I didn’t bother to look up from my book resting on the counter. “I’m not a kid.” I repeated that every day to my brother, not that he listened. I turned a page. My name was actually Michael, but I couldn’t tell the customer that; I couldn’t tell anyone. “And it’s already waiting for you at the end of the counter. That will be three fifty.” I’d seen him come in, a flash in the corner of my eye, and heard his loud voice from the sidewalk long before he’d entered. If he had been a regular, I’d have given him my immediate attention and the service-friendly smile that exactly echoed that of the former employee of the month, whose picture was framed on the wall. It was the right kind of smile . . . friendly but not stalker-friendly. It said, “I make minimum wage, but it’s a nice day, and you seem like a nice person. How can I help you?” It was natural, nonnoteworthy, and appropriate for the job. It took me two tries in the bathroom mirror to copy it, and I’d used it for every patron since the day the coffee shop had hired me. It was the expected smile—the normal smile.

It was important to be normal.

At least, it was important that people think that you were normal.

I wasn’t normal.

This tourist was my first exception to pierce my mask of prosaic, run-of-the-mill normalcy. He’d come in every day for a week, ordering the same thing, tipping the same amount—nothing—and saying the same insult: boring-ass town. Cascade Falls was not a boring-ass town. It was a nice town. It was small and inconspicuous and no one had tried to kill me or my brother here, not yet. That made it the perfect town really, and I wished that this guy’s new wife—it had to be a new wife; he wasn’t the camping type—had planned their honeymoon elsewhere, because I was tired of hearing him carp every morning. I was tired of him, period.

Also, only my brother could get away with calling me kid.

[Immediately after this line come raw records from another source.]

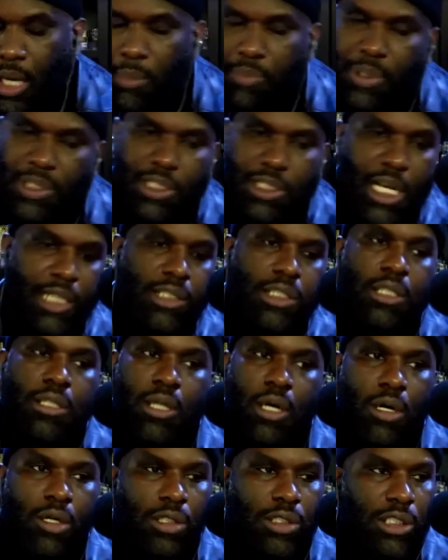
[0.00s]
Projection
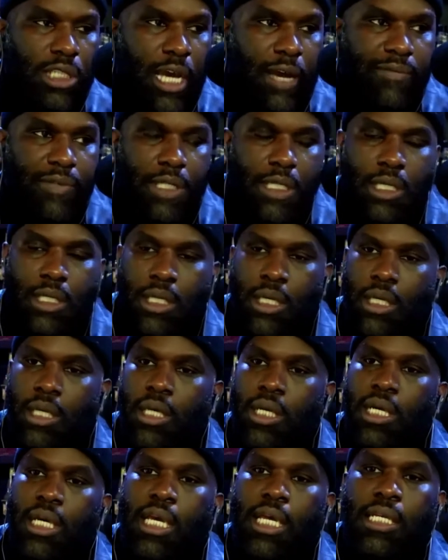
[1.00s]
longevity,
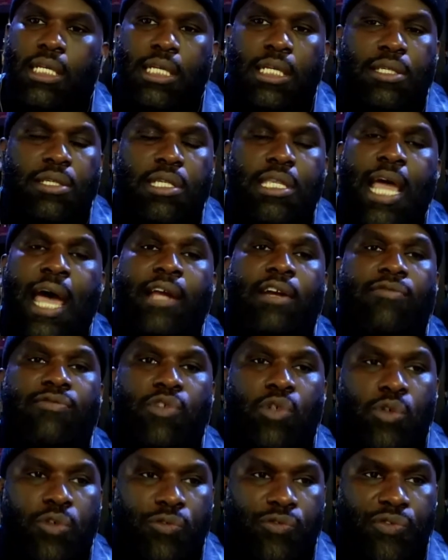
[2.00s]
it's not a
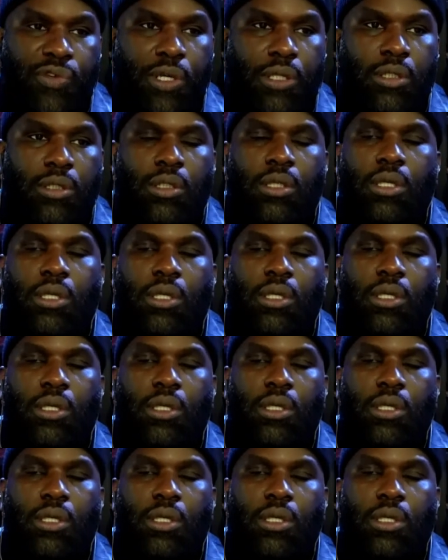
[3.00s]
room filler,
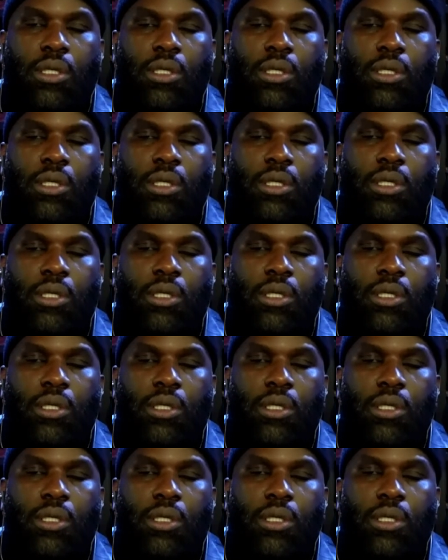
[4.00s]
but it's going to leave a
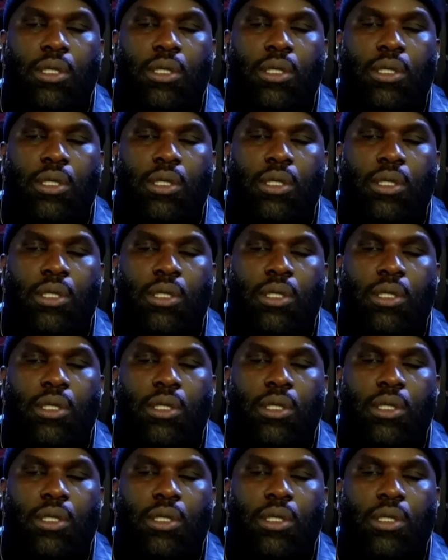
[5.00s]
hefty
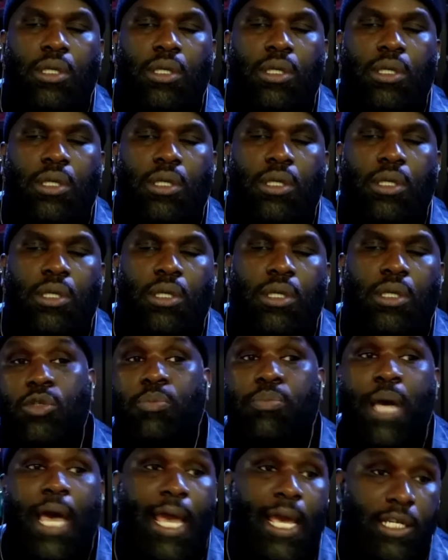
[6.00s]
scent trail as you
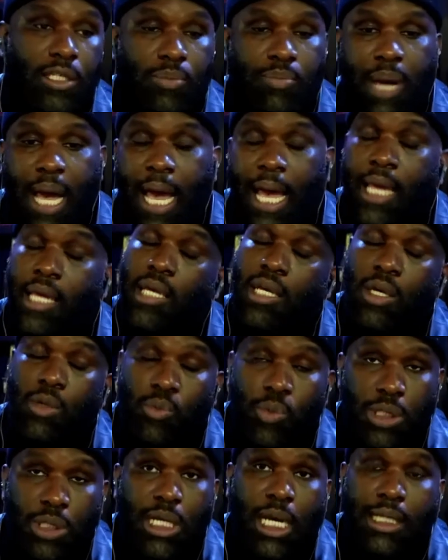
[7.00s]
pass by,
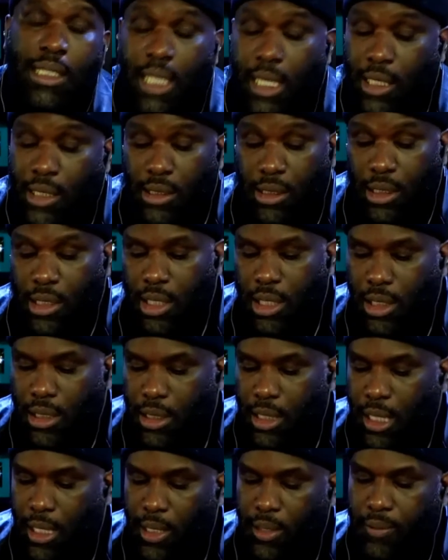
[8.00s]
which I think is a
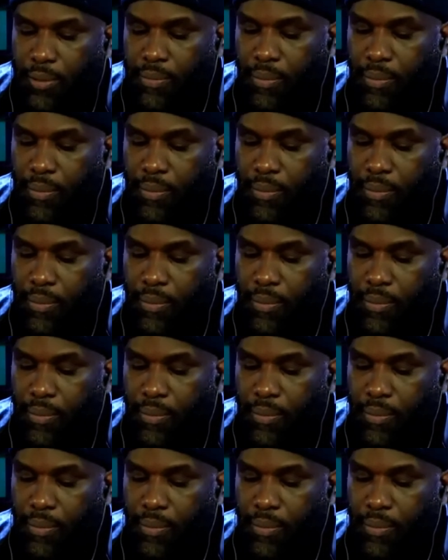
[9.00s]
good thing.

The man was five foot ten, about forty to forty-three, mildly thinning blond hair greasy with the sheen of Rogaine, hazel eyes that blinked with astigmatism or too much alcohol the night before, twenty-two to twenty-five pounds overweight, and with a small crease in his earlobe that indicated possible heart problems due to his body’s inability to cope with his diet. He glared at me over the top of sunglasses he hardly needed on a typical Oregon day in the Falls and tossed down three dollar bills and two carefully fished-for quarters. He snorted and flicked the tip jar with a finger. “Like you caffeine pushers do anything worth a tip.”

He made his way down to a cardboard cup of coffee, still steaming, that was waiting for him, grabbed it, and headed for the door. I could do something worth a tip, quite a few somethings, if that was his complaint, but I doubted he wanted to experience any of them. Although, making him impotent on his honeymoon would be a poetic punishment. . . .

I shook my head, clearing it. Simply because I could do certain things didn’t mean it was right. I knew right from wrong. My brother, Stefan, had commented on it once—that I knew right from wrong better than anyone raised in a family of Peace Corps pacifists descended from the bloodlines of Gandhi and Mother Teresa. Considering how I’d actually been raised, what I had been molded for and meant to be, he said that made him proud as hell of me. Proud. I ducked my head down to study my book again, but I didn’t see the words, only smears of black ink. Stefan was proud of me and not for what I could do, but for what I refused to do. It was a good feeling, and while it might have been almost three years since he’d first said it, I remembered how it felt then—and all the other times he’d said it since. It was a feeling worth holding on to. I concentrated on that rather than on what I wanted to do to the rude tourist.